# WHAT TO WORK ON:
Using the listing below, print exactly everything from the line with "[11:13.23-11:14.30]" down to the line with "(7.00 s to 8.00 s)", both included, and nothing more.

# MATERIAL FOR THIS EXERCISE:
--*--
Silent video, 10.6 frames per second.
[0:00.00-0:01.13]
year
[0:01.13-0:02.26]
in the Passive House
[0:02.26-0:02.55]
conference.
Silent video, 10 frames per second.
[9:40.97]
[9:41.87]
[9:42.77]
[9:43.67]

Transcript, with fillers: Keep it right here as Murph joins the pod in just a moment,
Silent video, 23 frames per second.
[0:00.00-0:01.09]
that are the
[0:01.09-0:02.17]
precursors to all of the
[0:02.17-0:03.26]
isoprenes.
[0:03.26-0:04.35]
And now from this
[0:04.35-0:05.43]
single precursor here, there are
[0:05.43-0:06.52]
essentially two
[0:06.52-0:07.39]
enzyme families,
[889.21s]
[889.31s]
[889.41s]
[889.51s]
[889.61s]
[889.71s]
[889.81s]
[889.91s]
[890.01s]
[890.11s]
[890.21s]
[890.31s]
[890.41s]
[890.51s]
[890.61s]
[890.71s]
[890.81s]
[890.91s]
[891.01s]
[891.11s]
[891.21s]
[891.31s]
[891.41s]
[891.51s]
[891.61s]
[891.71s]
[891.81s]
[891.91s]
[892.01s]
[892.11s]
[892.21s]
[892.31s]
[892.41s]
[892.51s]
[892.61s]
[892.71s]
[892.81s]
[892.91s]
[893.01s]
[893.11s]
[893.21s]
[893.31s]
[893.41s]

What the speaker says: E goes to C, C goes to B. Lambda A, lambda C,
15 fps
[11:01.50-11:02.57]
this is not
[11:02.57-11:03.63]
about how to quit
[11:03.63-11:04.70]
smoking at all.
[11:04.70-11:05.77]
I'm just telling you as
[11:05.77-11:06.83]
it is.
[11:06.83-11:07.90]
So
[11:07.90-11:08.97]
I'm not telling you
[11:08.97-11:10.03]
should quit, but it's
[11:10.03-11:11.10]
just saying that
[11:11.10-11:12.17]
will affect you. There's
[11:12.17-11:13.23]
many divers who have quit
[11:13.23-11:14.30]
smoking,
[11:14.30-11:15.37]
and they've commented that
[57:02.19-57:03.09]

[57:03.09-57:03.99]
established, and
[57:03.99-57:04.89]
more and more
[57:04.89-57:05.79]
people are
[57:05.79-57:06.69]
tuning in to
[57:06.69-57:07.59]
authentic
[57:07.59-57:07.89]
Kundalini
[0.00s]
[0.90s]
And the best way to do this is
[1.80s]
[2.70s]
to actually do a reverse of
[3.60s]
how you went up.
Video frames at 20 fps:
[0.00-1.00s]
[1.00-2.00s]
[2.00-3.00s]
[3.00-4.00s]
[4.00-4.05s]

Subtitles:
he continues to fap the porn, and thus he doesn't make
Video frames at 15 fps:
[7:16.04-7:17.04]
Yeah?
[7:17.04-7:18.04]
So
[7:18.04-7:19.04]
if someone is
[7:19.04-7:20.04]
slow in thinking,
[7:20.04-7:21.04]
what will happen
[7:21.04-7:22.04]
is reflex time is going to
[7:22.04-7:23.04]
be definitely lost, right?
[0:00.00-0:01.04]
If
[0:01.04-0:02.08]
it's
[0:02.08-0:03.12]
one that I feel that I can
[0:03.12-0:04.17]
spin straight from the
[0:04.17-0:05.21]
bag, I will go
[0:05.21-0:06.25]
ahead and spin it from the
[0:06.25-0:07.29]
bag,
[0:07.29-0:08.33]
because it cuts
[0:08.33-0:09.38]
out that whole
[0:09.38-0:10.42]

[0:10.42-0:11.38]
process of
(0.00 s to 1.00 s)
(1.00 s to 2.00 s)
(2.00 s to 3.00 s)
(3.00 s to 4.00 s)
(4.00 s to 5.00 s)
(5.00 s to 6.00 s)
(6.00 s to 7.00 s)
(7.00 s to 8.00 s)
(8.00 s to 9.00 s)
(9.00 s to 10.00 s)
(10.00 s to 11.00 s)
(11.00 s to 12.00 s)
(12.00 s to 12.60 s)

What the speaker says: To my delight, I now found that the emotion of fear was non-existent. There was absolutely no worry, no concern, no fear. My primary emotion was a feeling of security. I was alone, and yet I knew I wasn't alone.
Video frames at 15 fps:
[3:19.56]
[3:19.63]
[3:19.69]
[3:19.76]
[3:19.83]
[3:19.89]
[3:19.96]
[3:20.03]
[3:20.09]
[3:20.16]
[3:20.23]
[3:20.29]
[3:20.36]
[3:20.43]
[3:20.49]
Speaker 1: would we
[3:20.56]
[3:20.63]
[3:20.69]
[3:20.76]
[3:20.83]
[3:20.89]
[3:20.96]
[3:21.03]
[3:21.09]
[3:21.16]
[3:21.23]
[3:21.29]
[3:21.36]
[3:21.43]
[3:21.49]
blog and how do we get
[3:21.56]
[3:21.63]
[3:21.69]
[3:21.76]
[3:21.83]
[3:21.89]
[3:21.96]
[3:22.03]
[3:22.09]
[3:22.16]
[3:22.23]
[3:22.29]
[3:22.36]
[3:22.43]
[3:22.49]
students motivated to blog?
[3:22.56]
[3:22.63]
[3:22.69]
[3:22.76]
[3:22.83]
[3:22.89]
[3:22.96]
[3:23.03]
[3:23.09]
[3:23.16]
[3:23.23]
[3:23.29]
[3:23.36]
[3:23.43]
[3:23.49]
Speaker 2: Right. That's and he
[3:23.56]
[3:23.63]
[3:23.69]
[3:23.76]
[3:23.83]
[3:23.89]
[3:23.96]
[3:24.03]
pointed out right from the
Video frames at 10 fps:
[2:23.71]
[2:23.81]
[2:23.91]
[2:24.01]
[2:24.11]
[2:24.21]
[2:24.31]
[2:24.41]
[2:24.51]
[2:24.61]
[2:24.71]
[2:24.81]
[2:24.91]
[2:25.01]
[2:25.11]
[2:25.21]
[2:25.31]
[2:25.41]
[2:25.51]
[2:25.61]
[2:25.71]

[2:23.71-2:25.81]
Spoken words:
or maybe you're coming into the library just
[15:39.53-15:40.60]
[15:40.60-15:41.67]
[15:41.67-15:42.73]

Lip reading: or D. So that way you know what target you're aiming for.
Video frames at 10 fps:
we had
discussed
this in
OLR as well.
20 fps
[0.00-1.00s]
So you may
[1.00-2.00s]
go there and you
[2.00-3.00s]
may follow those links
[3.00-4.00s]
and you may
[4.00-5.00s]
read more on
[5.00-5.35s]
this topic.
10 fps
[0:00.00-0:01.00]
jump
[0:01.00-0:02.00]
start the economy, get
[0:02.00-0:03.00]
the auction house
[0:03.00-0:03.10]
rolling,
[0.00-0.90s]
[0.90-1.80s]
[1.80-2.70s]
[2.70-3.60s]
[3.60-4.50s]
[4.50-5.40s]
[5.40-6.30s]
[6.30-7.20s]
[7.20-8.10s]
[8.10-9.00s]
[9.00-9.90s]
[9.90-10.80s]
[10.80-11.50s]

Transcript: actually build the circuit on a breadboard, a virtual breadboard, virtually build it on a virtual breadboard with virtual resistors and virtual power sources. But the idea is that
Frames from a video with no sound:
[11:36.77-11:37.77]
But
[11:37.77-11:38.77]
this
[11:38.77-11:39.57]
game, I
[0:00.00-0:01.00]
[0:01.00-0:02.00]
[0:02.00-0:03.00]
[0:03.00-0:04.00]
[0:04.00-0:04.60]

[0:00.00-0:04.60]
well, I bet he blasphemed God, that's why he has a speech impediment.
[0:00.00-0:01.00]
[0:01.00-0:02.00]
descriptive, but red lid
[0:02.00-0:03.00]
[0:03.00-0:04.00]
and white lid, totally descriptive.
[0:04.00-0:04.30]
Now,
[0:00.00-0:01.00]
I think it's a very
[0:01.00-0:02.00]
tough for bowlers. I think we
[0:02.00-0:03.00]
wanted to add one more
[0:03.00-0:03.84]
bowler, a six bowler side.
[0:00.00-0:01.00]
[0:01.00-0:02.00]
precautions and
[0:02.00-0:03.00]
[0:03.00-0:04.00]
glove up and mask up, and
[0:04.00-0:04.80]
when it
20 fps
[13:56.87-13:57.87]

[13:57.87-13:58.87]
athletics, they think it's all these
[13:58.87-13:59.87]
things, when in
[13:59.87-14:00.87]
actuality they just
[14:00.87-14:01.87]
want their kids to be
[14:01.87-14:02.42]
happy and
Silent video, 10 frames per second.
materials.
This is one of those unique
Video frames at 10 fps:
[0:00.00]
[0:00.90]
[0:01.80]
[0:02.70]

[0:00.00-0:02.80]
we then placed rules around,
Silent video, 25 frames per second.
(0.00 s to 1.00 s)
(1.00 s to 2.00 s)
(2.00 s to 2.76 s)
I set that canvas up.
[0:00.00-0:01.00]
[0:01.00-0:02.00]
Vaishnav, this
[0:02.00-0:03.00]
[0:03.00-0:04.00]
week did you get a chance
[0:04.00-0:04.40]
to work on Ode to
--*--
# RESPONSE TO THIS TASK:
[11:13.23-11:14.30]
smoking,
[11:14.30-11:15.37]
and they've commented that
[57:02.19-57:03.09]

[57:03.09-57:03.99]
established, and
[57:03.99-57:04.89]
more and more
[57:04.89-57:05.79]
people are
[57:05.79-57:06.69]
tuning in to
[57:06.69-57:07.59]
authentic
[57:07.59-57:07.89]
Kundalini
[0.00s]
[0.90s]
And the best way to do this is
[1.80s]
[2.70s]
to actually do a reverse of
[3.60s]
how you went up.
Video frames at 20 fps:
[0.00-1.00s]
[1.00-2.00s]
[2.00-3.00s]
[3.00-4.00s]
[4.00-4.05s]

Subtitles:
he continues to fap the porn, and thus he doesn't make
Video frames at 15 fps:
[7:16.04-7:17.04]
Yeah?
[7:17.04-7:18.04]
So
[7:18.04-7:19.04]
if someone is
[7:19.04-7:20.04]
slow in thinking,
[7:20.04-7:21.04]
what will happen
[7:21.04-7:22.04]
is reflex time is going to
[7:22.04-7:23.04]
be definitely lost, right?
[0:00.00-0:01.04]
If
[0:01.04-0:02.08]
it's
[0:02.08-0:03.12]
one that I feel that I can
[0:03.12-0:04.17]
spin straight from the
[0:04.17-0:05.21]
bag, I will go
[0:05.21-0:06.25]
ahead and spin it from the
[0:06.25-0:07.29]
bag,
[0:07.29-0:08.33]
because it cuts
[0:08.33-0:09.38]
out that whole
[0:09.38-0:10.42]

[0:10.42-0:11.38]
process of
(0.00 s to 1.00 s)
(1.00 s to 2.00 s)
(2.00 s to 3.00 s)
(3.00 s to 4.00 s)
(4.00 s to 5.00 s)
(5.00 s to 6.00 s)
(6.00 s to 7.00 s)
(7.00 s to 8.00 s)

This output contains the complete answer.